[Dataset excerpts]
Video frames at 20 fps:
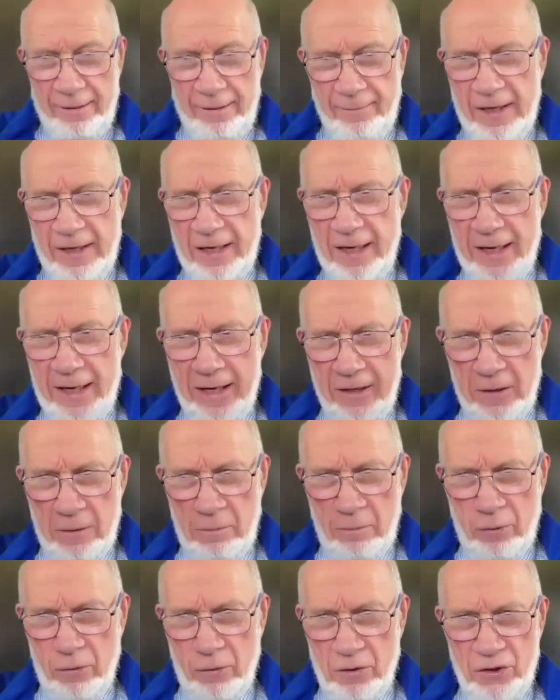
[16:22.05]
and then I
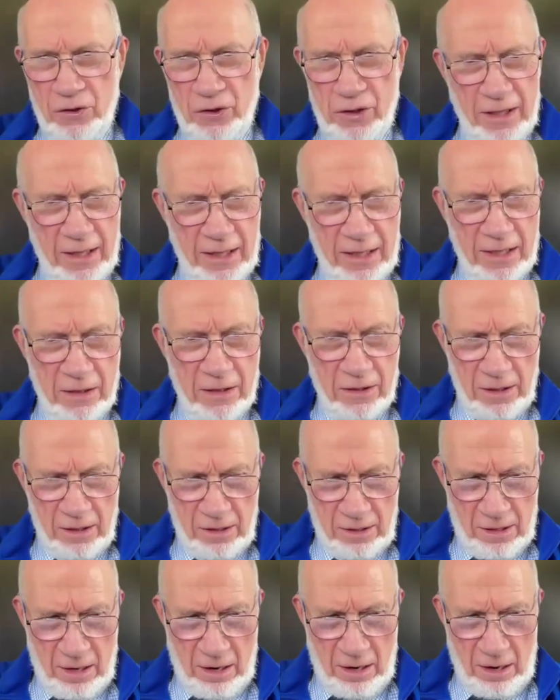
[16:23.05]
added Portuguese,
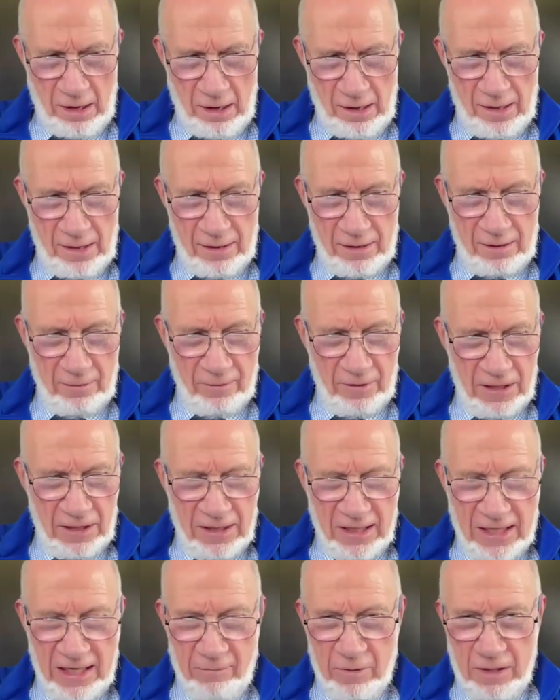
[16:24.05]

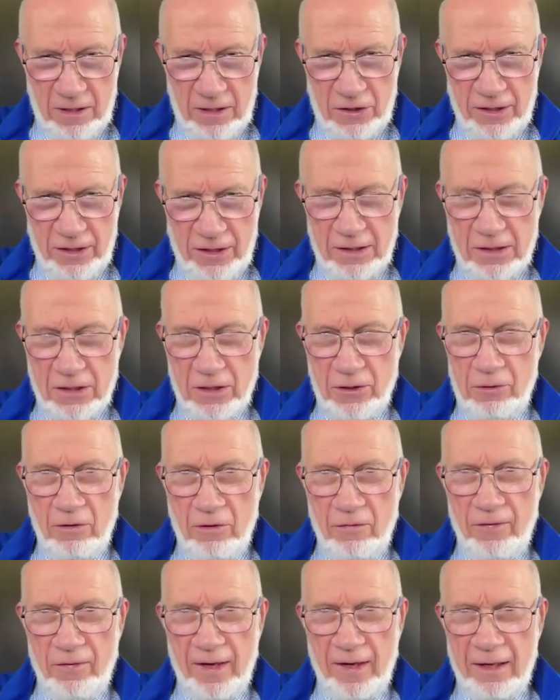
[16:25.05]
which gave me the chance to
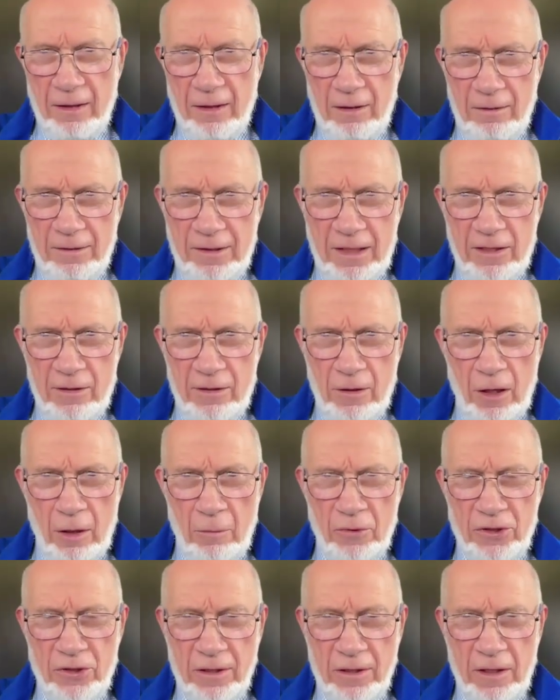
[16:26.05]
do a final year
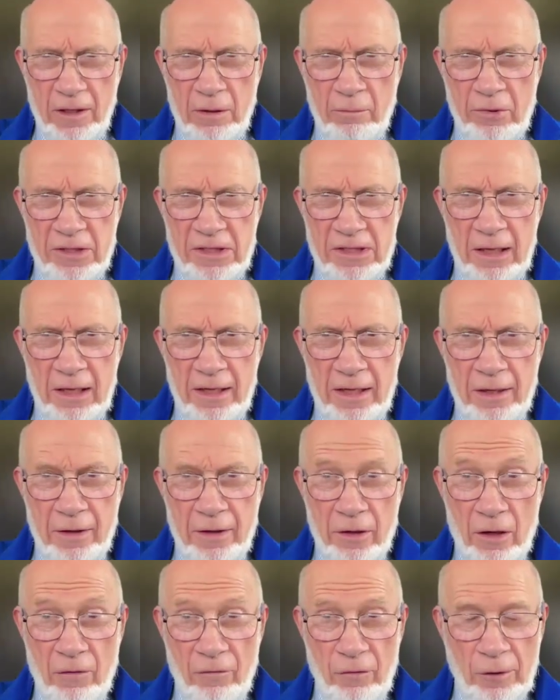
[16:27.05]
option on the
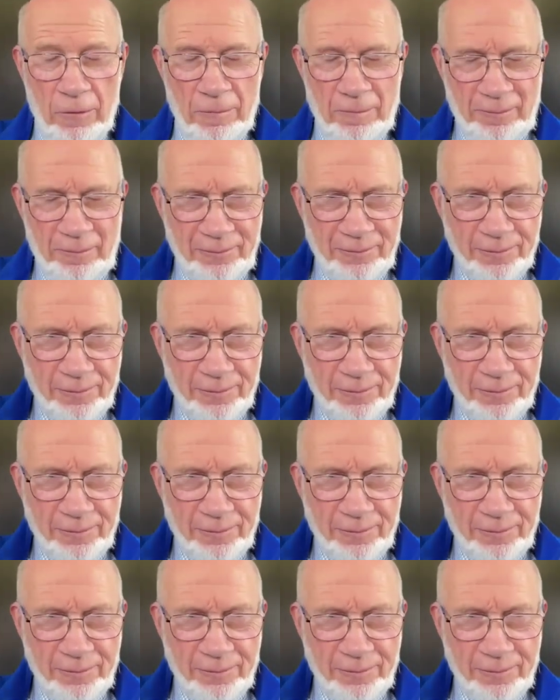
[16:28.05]
Brazilian novel,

Exercise objective: Exclude all images and restate the records above word for word.

Your response:
Video frames at 20 fps:
[16:22.05]
and then I
[16:23.05]
added Portuguese,
[16:24.05]

[16:25.05]
which gave me the chance to
[16:26.05]
do a final year
[16:27.05]
option on the
[16:28.05]
Brazilian novel,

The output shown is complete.